Disease: Angiosarcoma

Overview

Angiosarcoma is a rare type of cancer that forms in the lining of the blood vessels and lymph vessels. Your lymph vessels, which are part of your immune system, collect bacteria, viruses and waste products from your body and dispose of them.

Angiosarcoma can occur anywhere in your body, but it most often occurs in the skin on your head and neck. Rarely, angiosarcoma may form in the skin on other parts of your body, such as the breast. Or it may form in deeper tissue, such as the liver and the heart. Angiosarcoma can occur in areas previously treated with radiation therapy.

Angiosarcoma treatment depends on where the cancer is located. Treatment options may include surgery, radiation therapy and chemotherapy.

Source: http://www.mayoclinic.com

Symptoms

Angiosarcoma signs and symptoms may vary based on where the cancer occurs.

Angiosarcoma that affects the skin

Most often, angiosarcoma occurs in the skin on the head and neck, particularly the scalp. Signs and symptoms of this form of angiosarcoma include:

  • A raised, purplish area of skin that looks like a bruise
  • A bruise-like lesion that grows larger over time
  • A lesion that may bleed when scratched or bumped
  • Swelling in the surrounding skin

Angiosarcoma that affects organs

When angiosarcoma affects organs, such as the liver or the heart, it often causes pain. Other symptoms depend on the location of the angiosarcoma.

When to see a doctor

Make an appointment with your doctor if you have any persistent signs or symptoms that worry you.

Source: http://www.mayoclinic.com

Causes

It's not clear what causes most angiosarcomas, though doctors have identified factors that may increase your risk of the disease.

Doctors know that something happens that causes a cell in the lining of a blood vessel or lymph vessel to develop an error (mutation) in its genetic code. The mutation tells the cell to grow quickly, making more abnormal cells. The abnormal cells continue living when other cells would die.

The result is a buildup of abnormal cells that grows from the affected blood vessel or lymph vessel. With time, cells may break off and spread (metastasize) to other areas of the body.

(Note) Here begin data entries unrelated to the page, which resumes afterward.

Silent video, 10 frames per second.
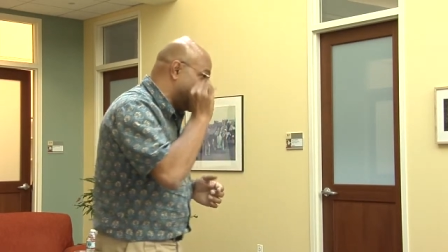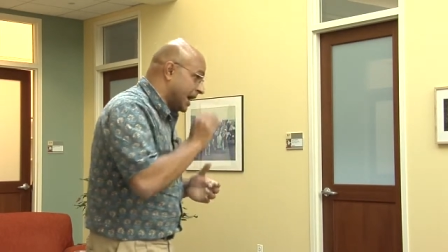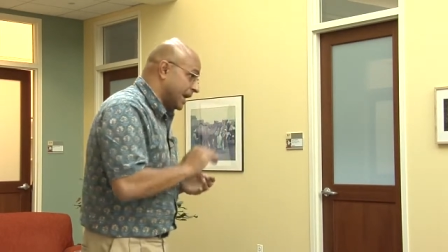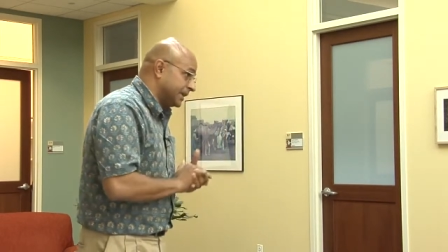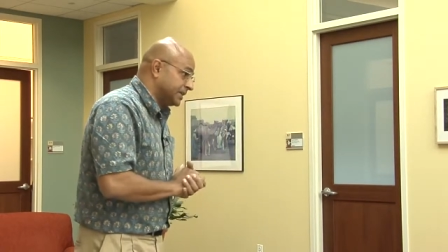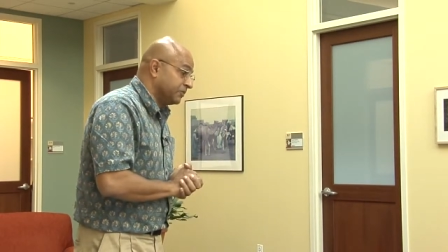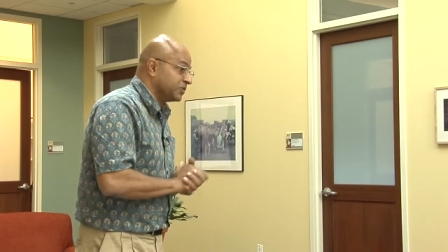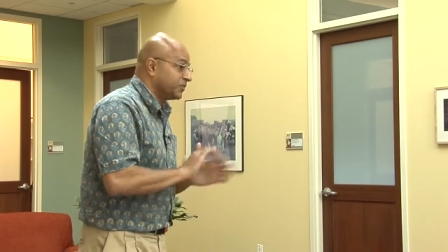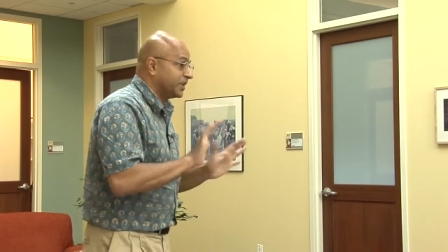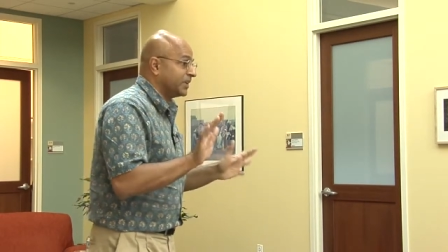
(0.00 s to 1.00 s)
and he
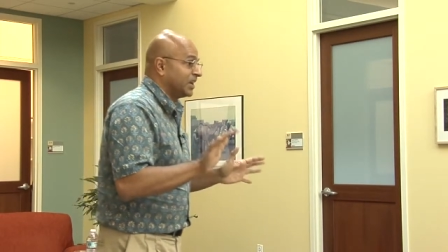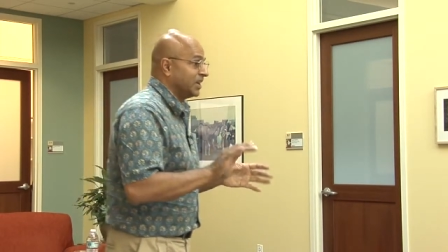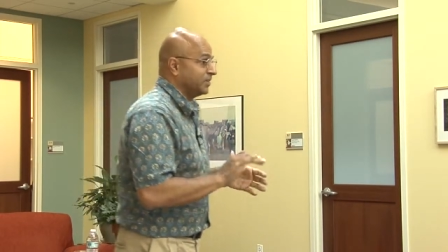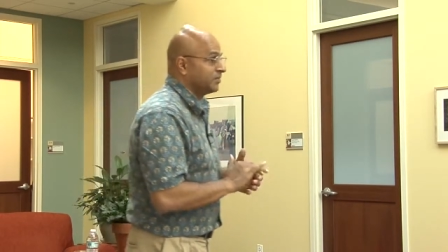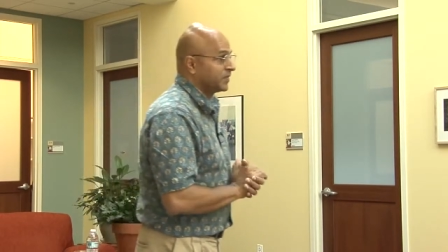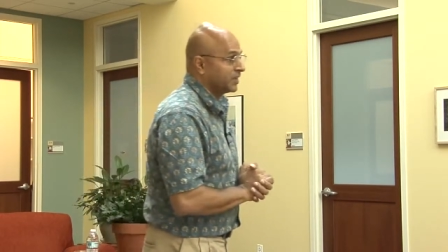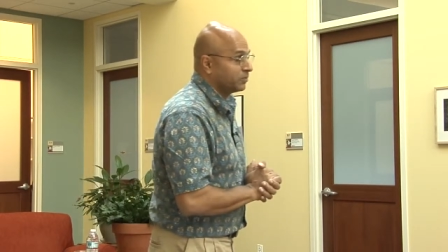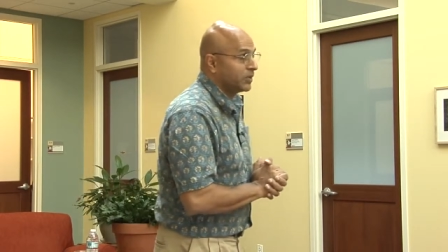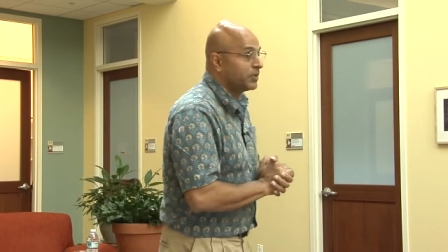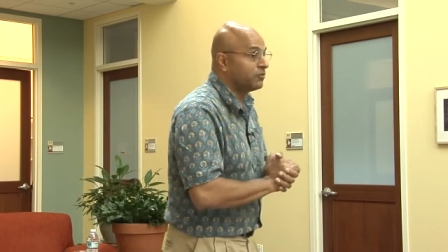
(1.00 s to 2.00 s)
was very clear that
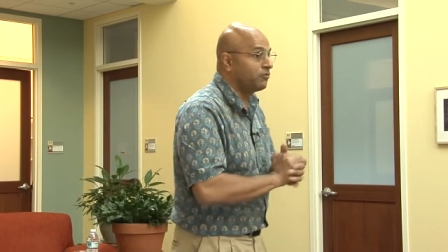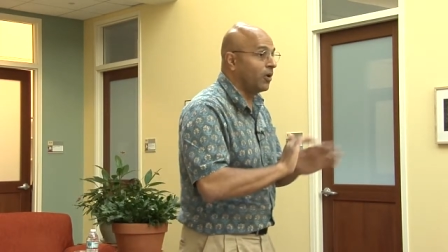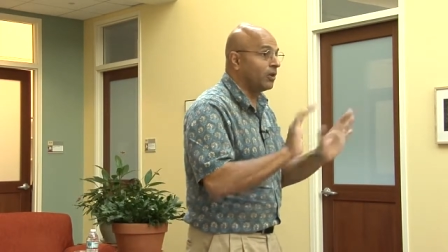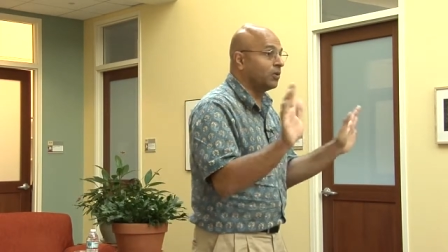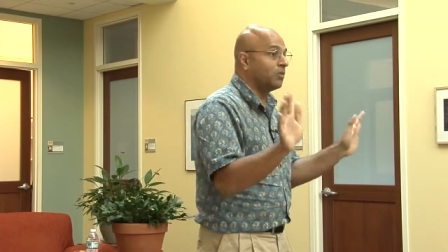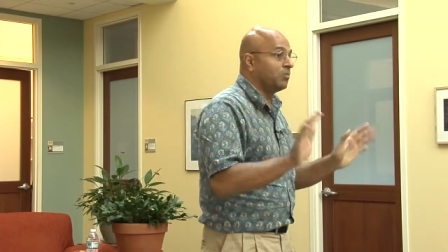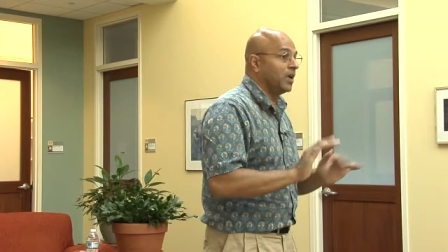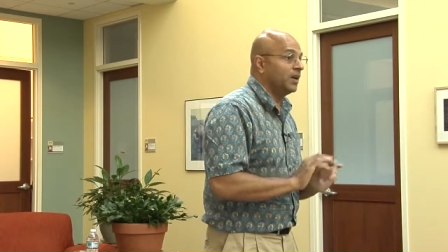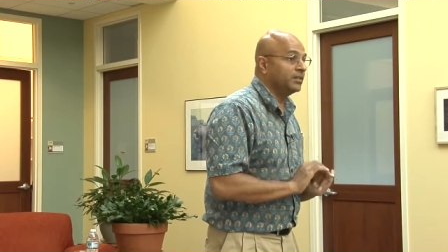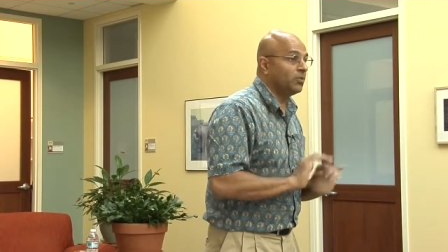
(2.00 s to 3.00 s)
we will follow
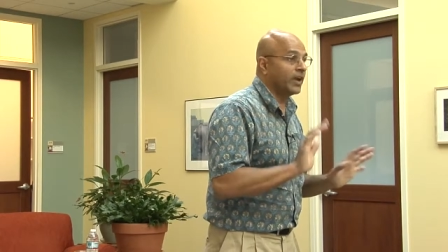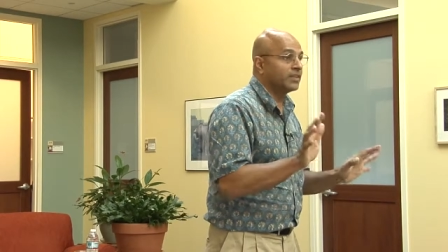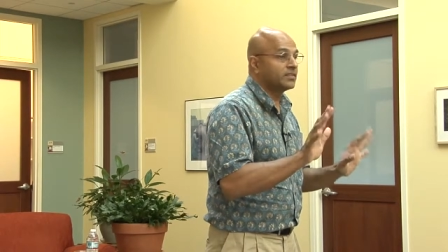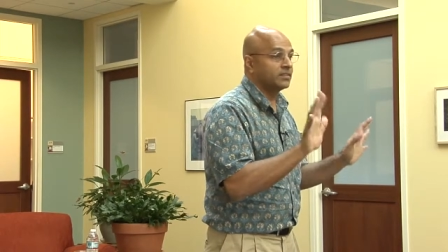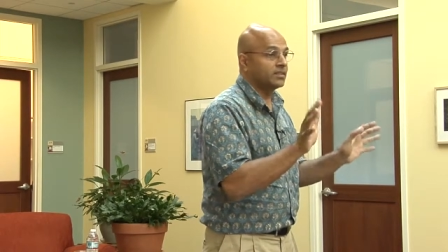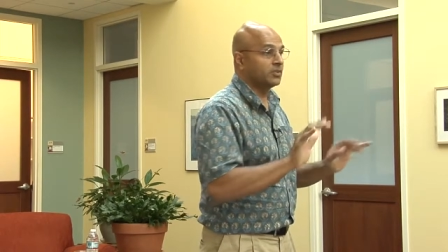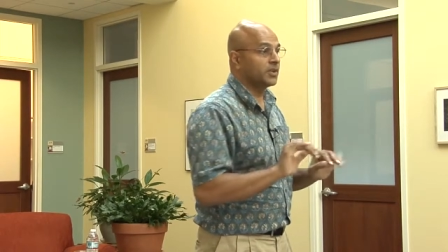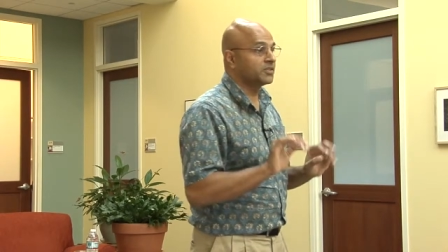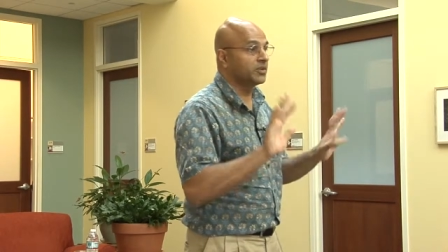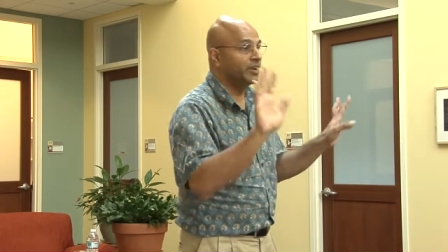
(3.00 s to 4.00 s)
uh, the West and the
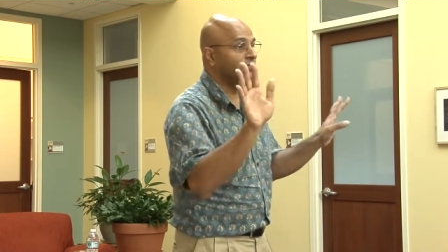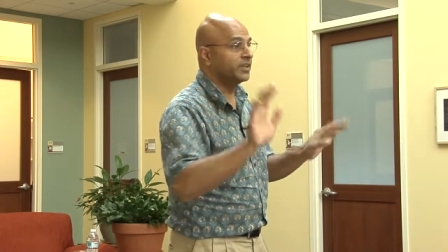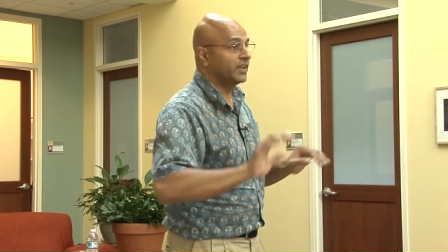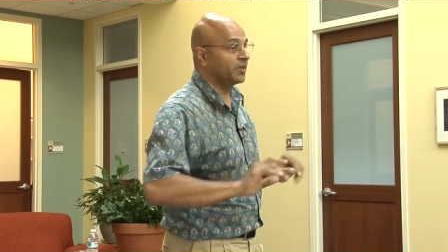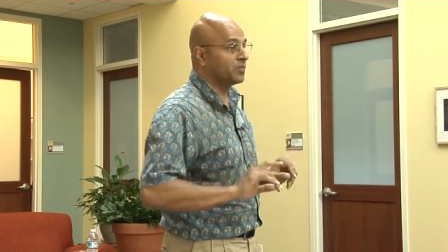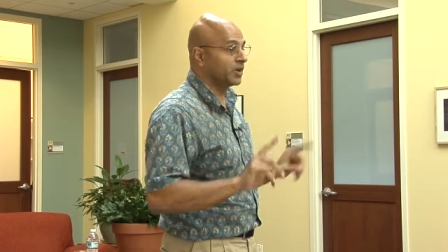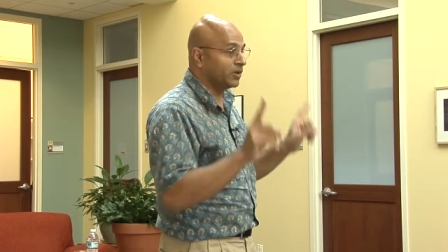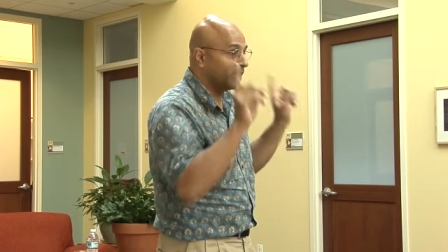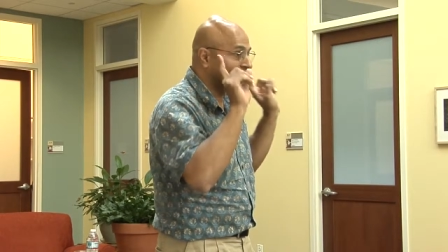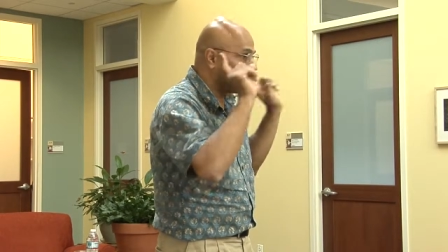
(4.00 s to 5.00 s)
US on everything, but
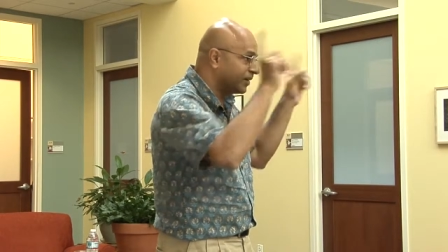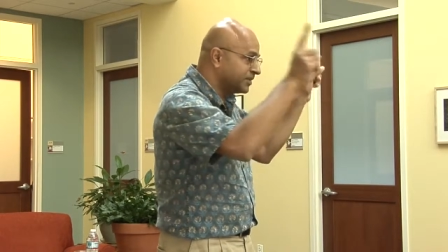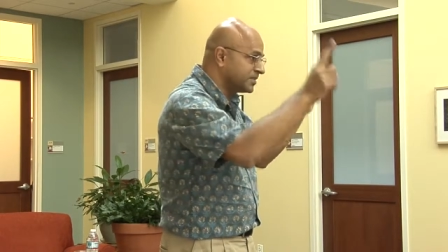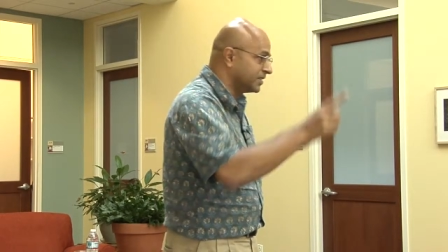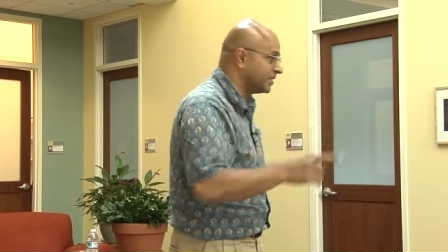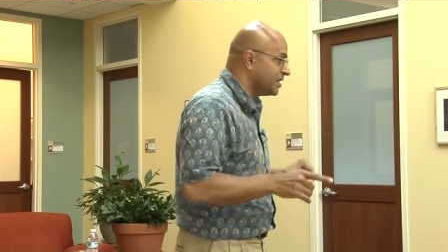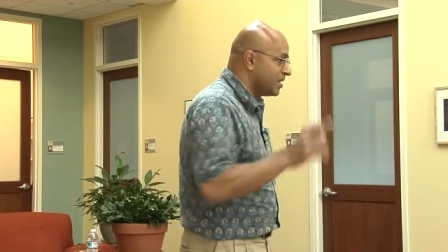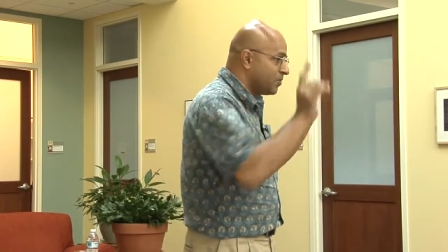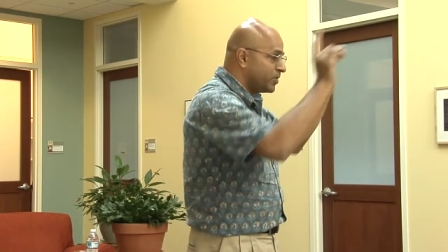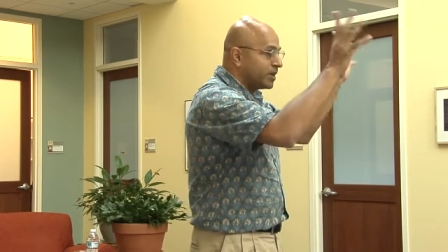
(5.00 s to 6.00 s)
on our currency,
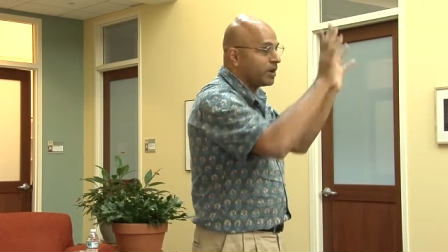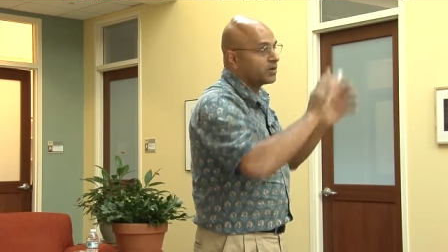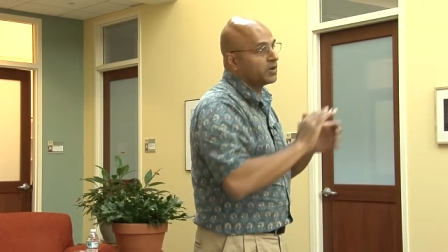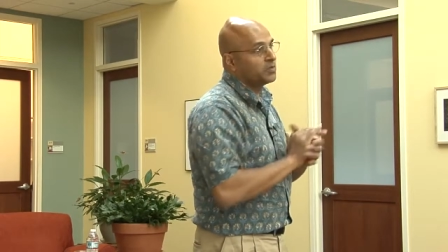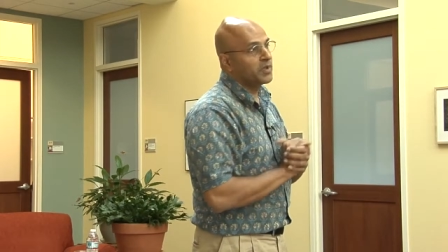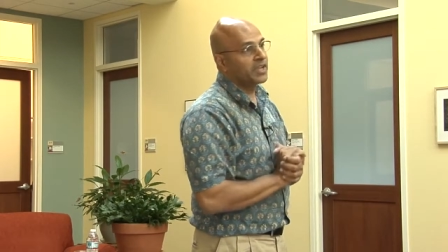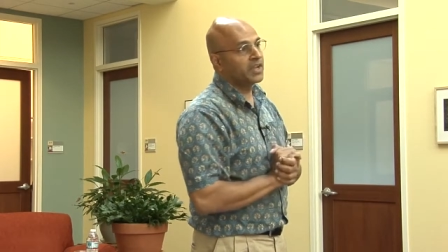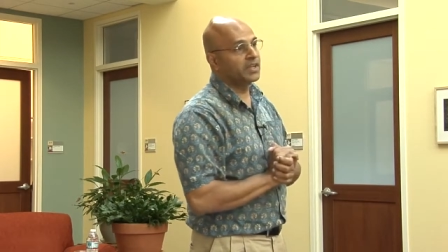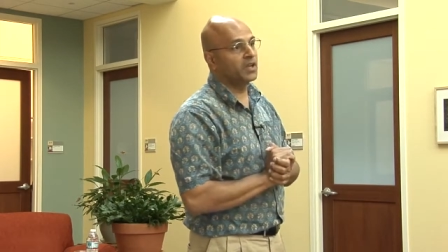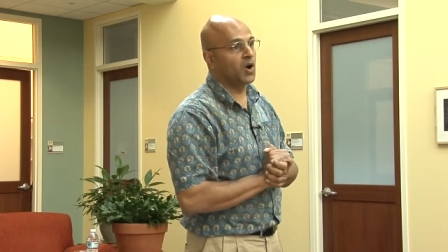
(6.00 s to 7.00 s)
we are not going to make
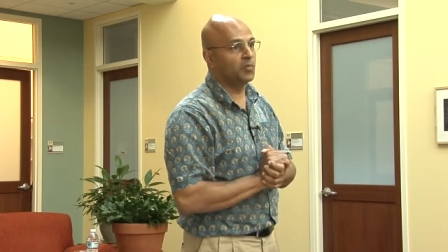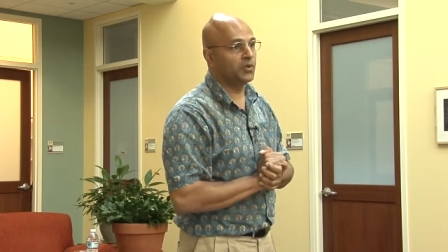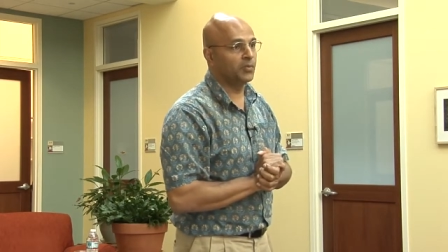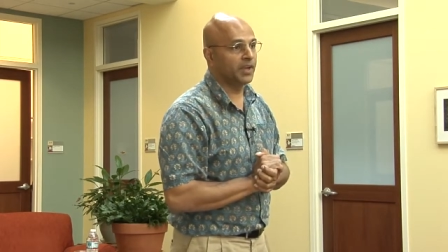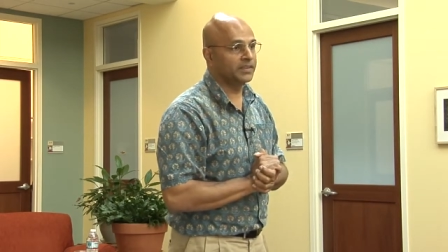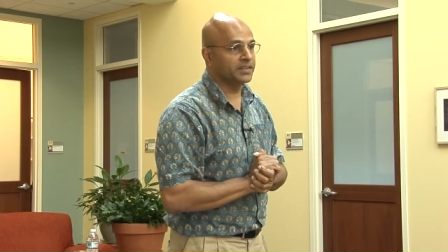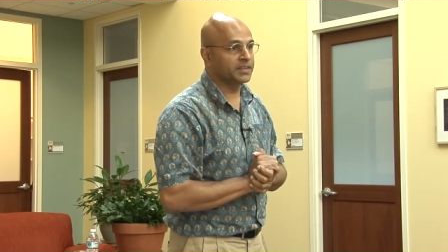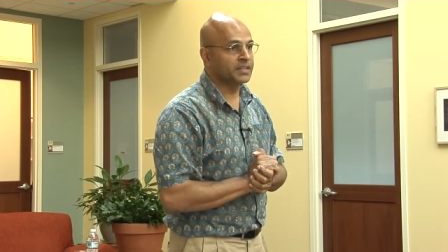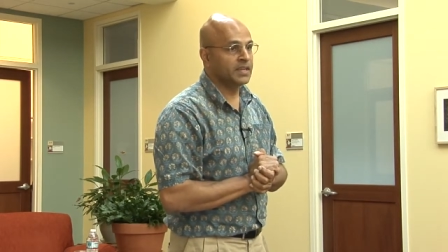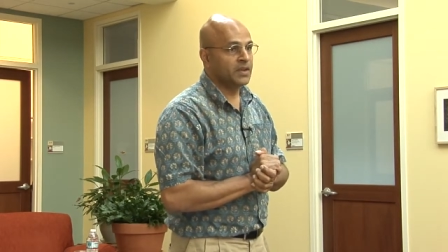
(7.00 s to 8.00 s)
any
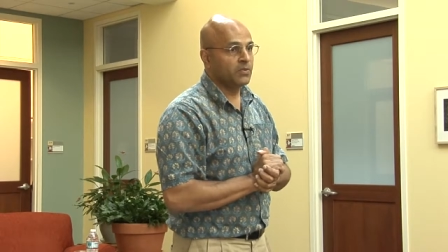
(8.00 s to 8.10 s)
compromises.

Source: http://www.mayoclinic.com

Diagnosis

Tests and procedures used in angiosarcoma diagnosis include:

  • Physical exam. Your doctor will thoroughly examine you to understand your condition.
  • Removing a sample of tissue for testing (biopsy). Your doctor will remove a sample of suspicious tissue for laboratory testing. Analysis in the lab can detect cancer cells and determine certain characteristics of your cancer cells that may help guide your treatment.
  • Imaging tests. Imaging tests can give your doctor an idea of the extent of your cancer. Tests may include MRI, CT and positron emission tomography (PET). Which tests you undergo will depend on your particular situation.

Source: http://www.mayoclinic.com

Risk factors

Factors that may increase your risk of angiosarcoma include:

  • Radiation therapy. Treatment with radiation for cancer or other conditions may increase your risk of angiosarcoma. A rare complication of radiation therapy, angiosarcoma typically occurs five to 10 years after treatment.
  • Swelling caused by lymph vessel damage (lymphedema). Lymphedema is swelling caused by a backup of lymph fluid that occurs when the lymphatic system is blocked or damaged. Lymphedema is a risk whenever lymph nodes are removed during surgery — a technique that's often used to treat cancer. Lymphedema can also occur in response to infection or other conditions.
  • Chemicals. Liver angiosarcoma has been linked to exposure to several chemicals, including vinyl chloride and arsenic.